■ About this exercise: With the images removed, write out every line below exactly.

■ Collected data entries:

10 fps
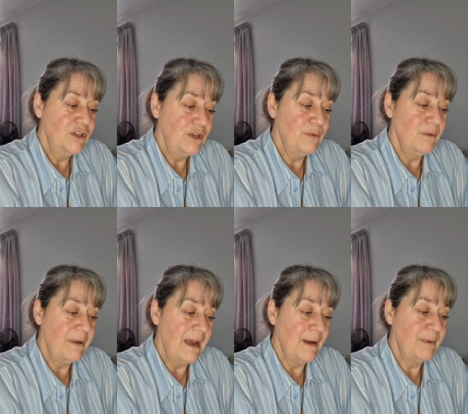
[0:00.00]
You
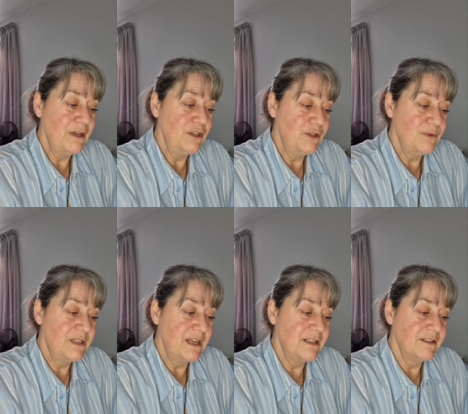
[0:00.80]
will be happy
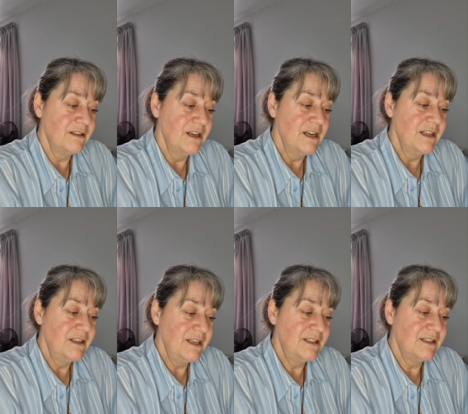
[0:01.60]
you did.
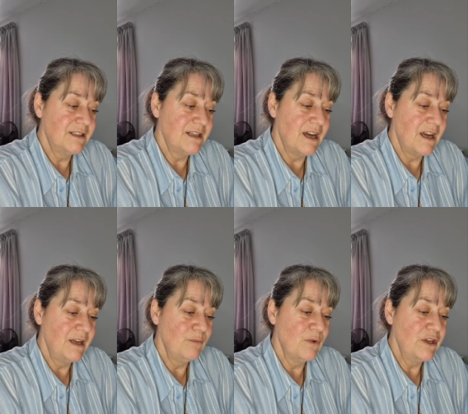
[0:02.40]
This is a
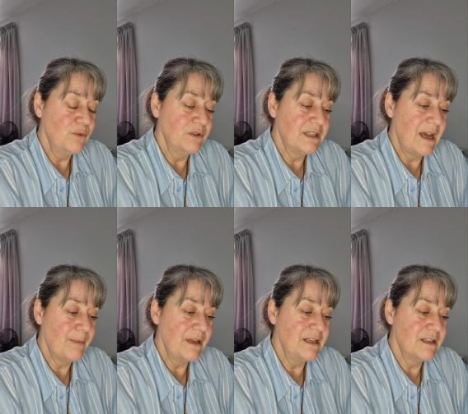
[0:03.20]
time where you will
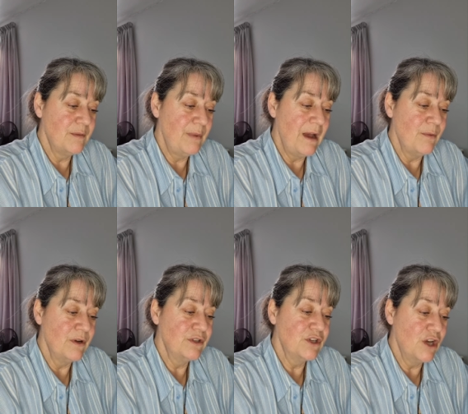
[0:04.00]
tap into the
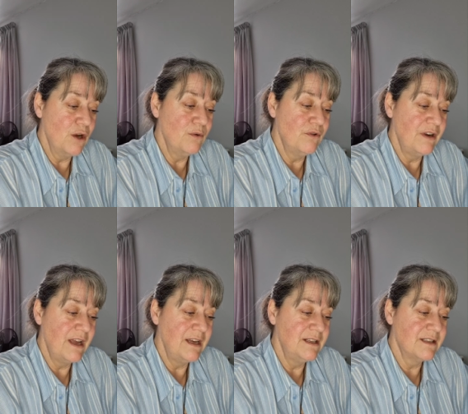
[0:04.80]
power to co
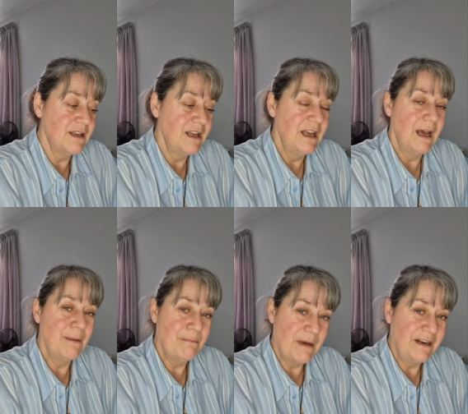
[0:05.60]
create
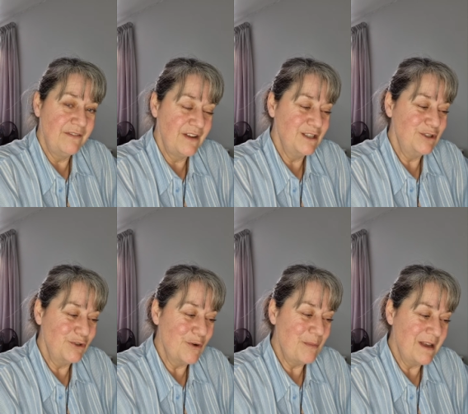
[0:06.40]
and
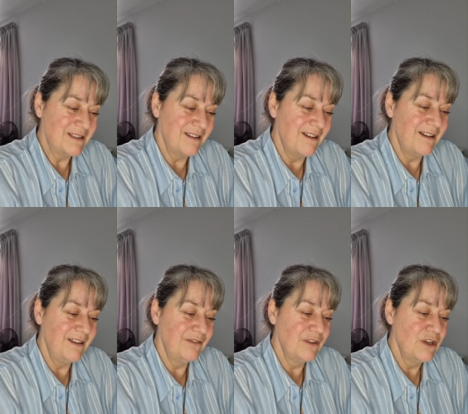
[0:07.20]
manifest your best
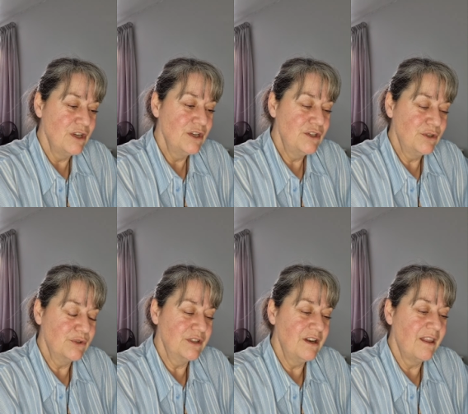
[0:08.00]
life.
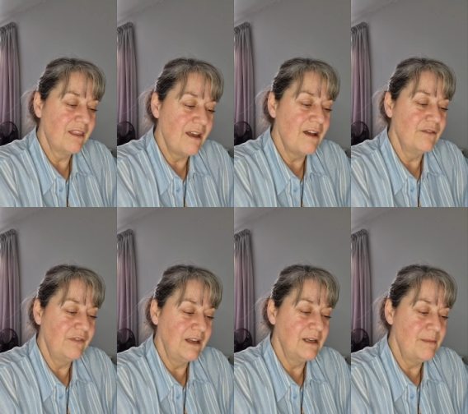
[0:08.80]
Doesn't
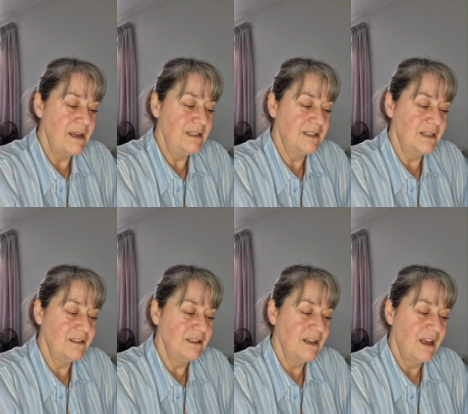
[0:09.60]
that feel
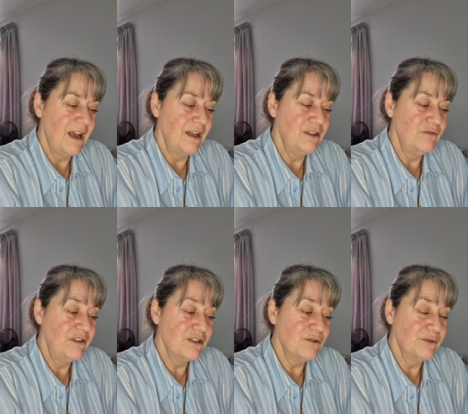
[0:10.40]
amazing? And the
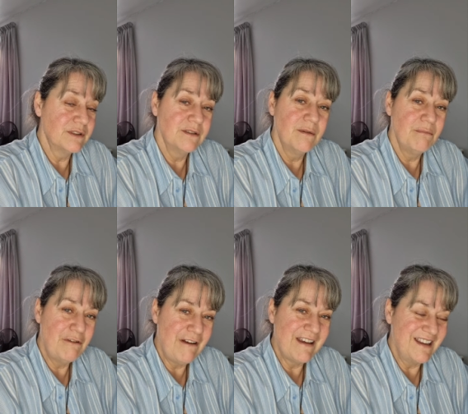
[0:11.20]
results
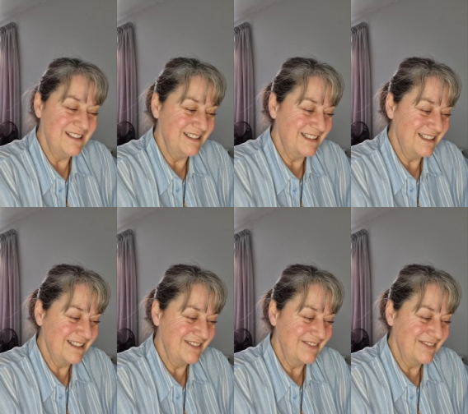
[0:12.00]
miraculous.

■ Answer below:
10 fps
[0:00.00]
You
[0:00.80]
will be happy
[0:01.60]
you did.
[0:02.40]
This is a
[0:03.20]
time where you will
[0:04.00]
tap into the
[0:04.80]
power to co
[0:05.60]
create
[0:06.40]
and
[0:07.20]
manifest your best
[0:08.00]
life.
[0:08.80]
Doesn't
[0:09.60]
that feel
[0:10.40]
amazing? And the
[0:11.20]
results
[0:12.00]
miraculous.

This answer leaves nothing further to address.